◆ Exercise inputs ◆

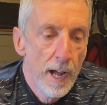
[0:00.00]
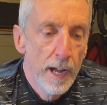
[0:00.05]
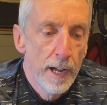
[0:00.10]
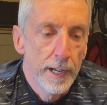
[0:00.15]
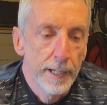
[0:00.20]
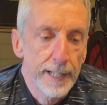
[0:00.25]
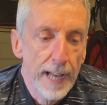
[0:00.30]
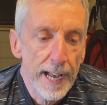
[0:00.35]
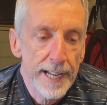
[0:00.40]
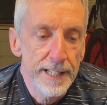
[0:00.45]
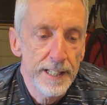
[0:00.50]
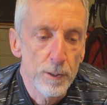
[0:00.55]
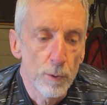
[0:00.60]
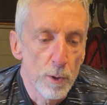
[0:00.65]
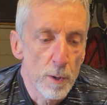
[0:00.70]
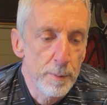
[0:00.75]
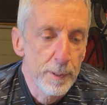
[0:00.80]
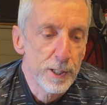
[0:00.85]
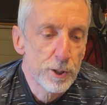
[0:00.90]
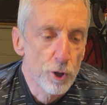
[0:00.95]
Again, you want to
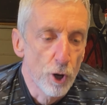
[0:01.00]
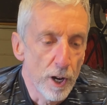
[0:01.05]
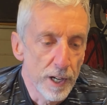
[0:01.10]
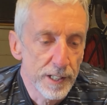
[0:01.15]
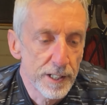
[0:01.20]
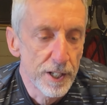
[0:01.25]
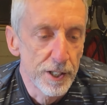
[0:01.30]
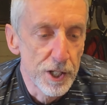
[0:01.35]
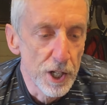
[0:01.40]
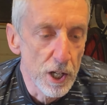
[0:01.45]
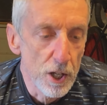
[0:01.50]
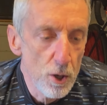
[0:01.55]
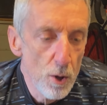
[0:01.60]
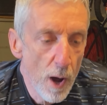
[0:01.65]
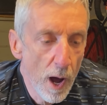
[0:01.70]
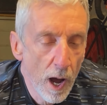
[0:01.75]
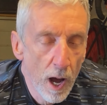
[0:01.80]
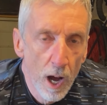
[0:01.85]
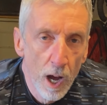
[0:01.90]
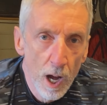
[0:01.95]
be trying to do
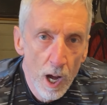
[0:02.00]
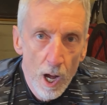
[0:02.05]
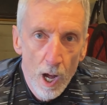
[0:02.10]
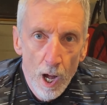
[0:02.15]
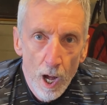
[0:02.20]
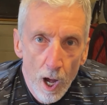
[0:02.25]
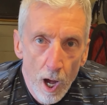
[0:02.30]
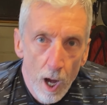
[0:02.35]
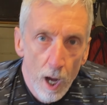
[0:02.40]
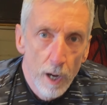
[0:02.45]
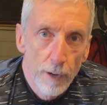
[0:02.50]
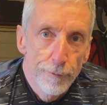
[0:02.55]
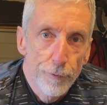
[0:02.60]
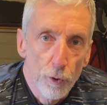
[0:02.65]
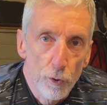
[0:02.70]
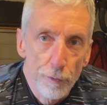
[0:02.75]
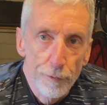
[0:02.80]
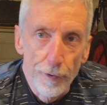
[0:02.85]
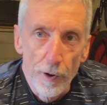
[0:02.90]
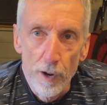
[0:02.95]
4
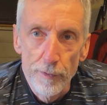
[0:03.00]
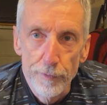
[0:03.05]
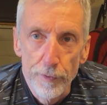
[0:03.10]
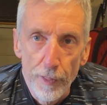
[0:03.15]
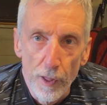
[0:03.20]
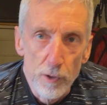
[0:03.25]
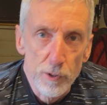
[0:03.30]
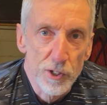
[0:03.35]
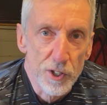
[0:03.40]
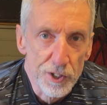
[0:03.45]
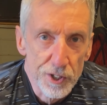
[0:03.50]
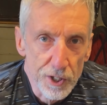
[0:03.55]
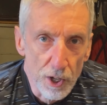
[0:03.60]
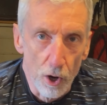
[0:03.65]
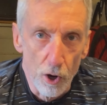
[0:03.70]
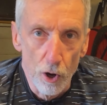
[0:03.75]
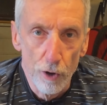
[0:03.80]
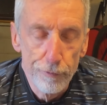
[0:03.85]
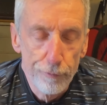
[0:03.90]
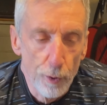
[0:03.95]
or 5 of those to
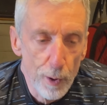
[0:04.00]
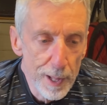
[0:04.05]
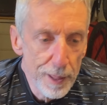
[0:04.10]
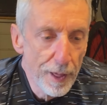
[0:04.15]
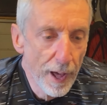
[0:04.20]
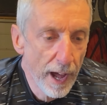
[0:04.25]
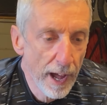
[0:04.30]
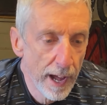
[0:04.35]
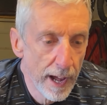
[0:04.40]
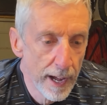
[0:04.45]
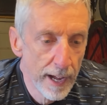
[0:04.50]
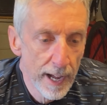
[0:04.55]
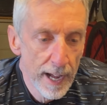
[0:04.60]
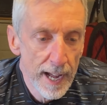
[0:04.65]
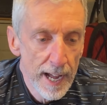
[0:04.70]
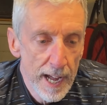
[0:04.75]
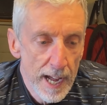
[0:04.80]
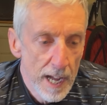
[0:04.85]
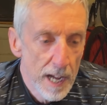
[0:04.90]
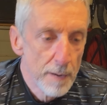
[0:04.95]
start off with,
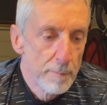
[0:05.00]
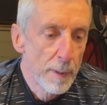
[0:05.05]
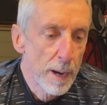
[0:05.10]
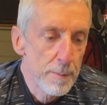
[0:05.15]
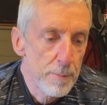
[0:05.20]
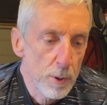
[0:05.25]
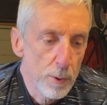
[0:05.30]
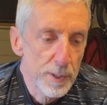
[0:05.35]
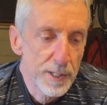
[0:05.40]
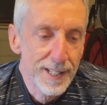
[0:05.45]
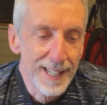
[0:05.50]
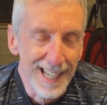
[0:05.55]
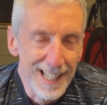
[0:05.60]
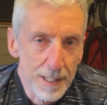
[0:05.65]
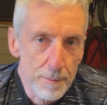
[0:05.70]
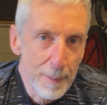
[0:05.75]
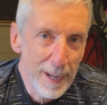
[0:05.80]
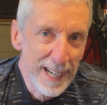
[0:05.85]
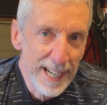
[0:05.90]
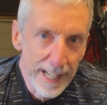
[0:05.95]
maybe with 6
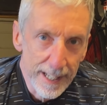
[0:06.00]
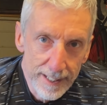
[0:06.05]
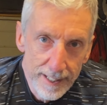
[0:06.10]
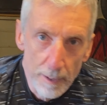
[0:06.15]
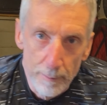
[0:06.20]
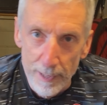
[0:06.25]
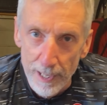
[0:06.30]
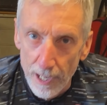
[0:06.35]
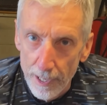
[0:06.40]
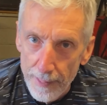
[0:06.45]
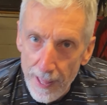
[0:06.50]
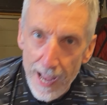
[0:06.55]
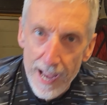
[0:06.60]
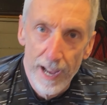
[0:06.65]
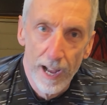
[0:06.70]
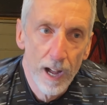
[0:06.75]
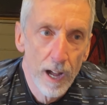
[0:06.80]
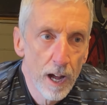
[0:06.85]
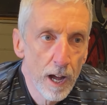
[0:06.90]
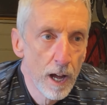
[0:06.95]
minutes, something like that,
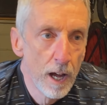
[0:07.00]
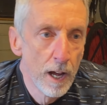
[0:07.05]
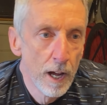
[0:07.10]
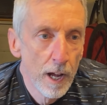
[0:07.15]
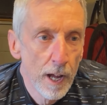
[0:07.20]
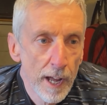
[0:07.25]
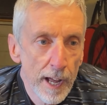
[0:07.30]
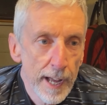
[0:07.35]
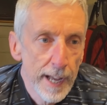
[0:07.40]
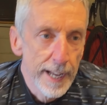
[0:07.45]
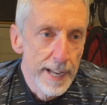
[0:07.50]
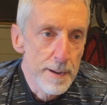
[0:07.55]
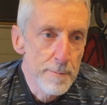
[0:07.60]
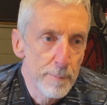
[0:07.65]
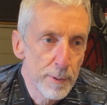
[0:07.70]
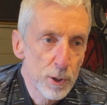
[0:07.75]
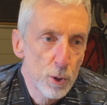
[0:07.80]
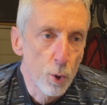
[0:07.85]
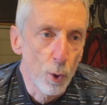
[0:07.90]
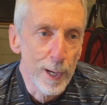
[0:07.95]
in
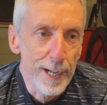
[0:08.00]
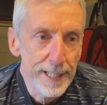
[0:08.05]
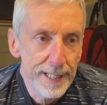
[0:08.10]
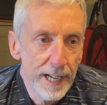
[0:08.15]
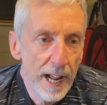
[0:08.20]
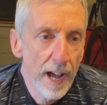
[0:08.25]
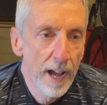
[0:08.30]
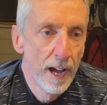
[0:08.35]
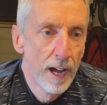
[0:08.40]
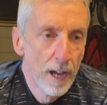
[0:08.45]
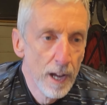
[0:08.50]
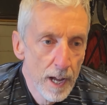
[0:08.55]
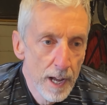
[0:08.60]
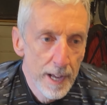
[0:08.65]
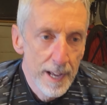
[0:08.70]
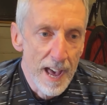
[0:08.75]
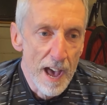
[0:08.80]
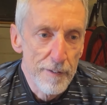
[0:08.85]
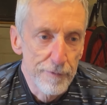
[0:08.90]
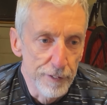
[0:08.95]
between
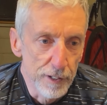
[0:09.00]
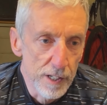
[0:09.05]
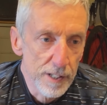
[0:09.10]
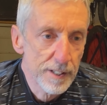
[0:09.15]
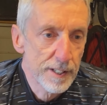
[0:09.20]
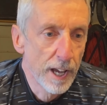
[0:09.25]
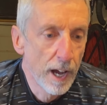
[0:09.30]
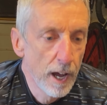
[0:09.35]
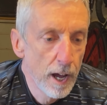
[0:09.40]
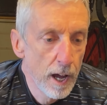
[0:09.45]
efforts.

◆ What you have to do ◆
Without the images, print all of the lines above exactly.

◆ Solved problem ◆
[0:00.00]
[0:00.05]
[0:00.10]
[0:00.15]
[0:00.20]
[0:00.25]
[0:00.30]
[0:00.35]
[0:00.40]
[0:00.45]
[0:00.50]
[0:00.55]
[0:00.60]
[0:00.65]
[0:00.70]
[0:00.75]
[0:00.80]
[0:00.85]
[0:00.90]
[0:00.95]
Again, you want to
[0:01.00]
[0:01.05]
[0:01.10]
[0:01.15]
[0:01.20]
[0:01.25]
[0:01.30]
[0:01.35]
[0:01.40]
[0:01.45]
[0:01.50]
[0:01.55]
[0:01.60]
[0:01.65]
[0:01.70]
[0:01.75]
[0:01.80]
[0:01.85]
[0:01.90]
[0:01.95]
be trying to do
[0:02.00]
[0:02.05]
[0:02.10]
[0:02.15]
[0:02.20]
[0:02.25]
[0:02.30]
[0:02.35]
[0:02.40]
[0:02.45]
[0:02.50]
[0:02.55]
[0:02.60]
[0:02.65]
[0:02.70]
[0:02.75]
[0:02.80]
[0:02.85]
[0:02.90]
[0:02.95]
4
[0:03.00]
[0:03.05]
[0:03.10]
[0:03.15]
[0:03.20]
[0:03.25]
[0:03.30]
[0:03.35]
[0:03.40]
[0:03.45]
[0:03.50]
[0:03.55]
[0:03.60]
[0:03.65]
[0:03.70]
[0:03.75]
[0:03.80]
[0:03.85]
[0:03.90]
[0:03.95]
or 5 of those to
[0:04.00]
[0:04.05]
[0:04.10]
[0:04.15]
[0:04.20]
[0:04.25]
[0:04.30]
[0:04.35]
[0:04.40]
[0:04.45]
[0:04.50]
[0:04.55]
[0:04.60]
[0:04.65]
[0:04.70]
[0:04.75]
[0:04.80]
[0:04.85]
[0:04.90]
[0:04.95]
start off with,
[0:05.00]
[0:05.05]
[0:05.10]
[0:05.15]
[0:05.20]
[0:05.25]
[0:05.30]
[0:05.35]
[0:05.40]
[0:05.45]
[0:05.50]
[0:05.55]
[0:05.60]
[0:05.65]
[0:05.70]
[0:05.75]
[0:05.80]
[0:05.85]
[0:05.90]
[0:05.95]
maybe with 6
[0:06.00]
[0:06.05]
[0:06.10]
[0:06.15]
[0:06.20]
[0:06.25]
[0:06.30]
[0:06.35]
[0:06.40]
[0:06.45]
[0:06.50]
[0:06.55]
[0:06.60]
[0:06.65]
[0:06.70]
[0:06.75]
[0:06.80]
[0:06.85]
[0:06.90]
[0:06.95]
minutes, something like that,
[0:07.00]
[0:07.05]
[0:07.10]
[0:07.15]
[0:07.20]
[0:07.25]
[0:07.30]
[0:07.35]
[0:07.40]
[0:07.45]
[0:07.50]
[0:07.55]
[0:07.60]
[0:07.65]
[0:07.70]
[0:07.75]
[0:07.80]
[0:07.85]
[0:07.90]
[0:07.95]
in
[0:08.00]
[0:08.05]
[0:08.10]
[0:08.15]
[0:08.20]
[0:08.25]
[0:08.30]
[0:08.35]
[0:08.40]
[0:08.45]
[0:08.50]
[0:08.55]
[0:08.60]
[0:08.65]
[0:08.70]
[0:08.75]
[0:08.80]
[0:08.85]
[0:08.90]
[0:08.95]
between
[0:09.00]
[0:09.05]
[0:09.10]
[0:09.15]
[0:09.20]
[0:09.25]
[0:09.30]
[0:09.35]
[0:09.40]
[0:09.45]
efforts.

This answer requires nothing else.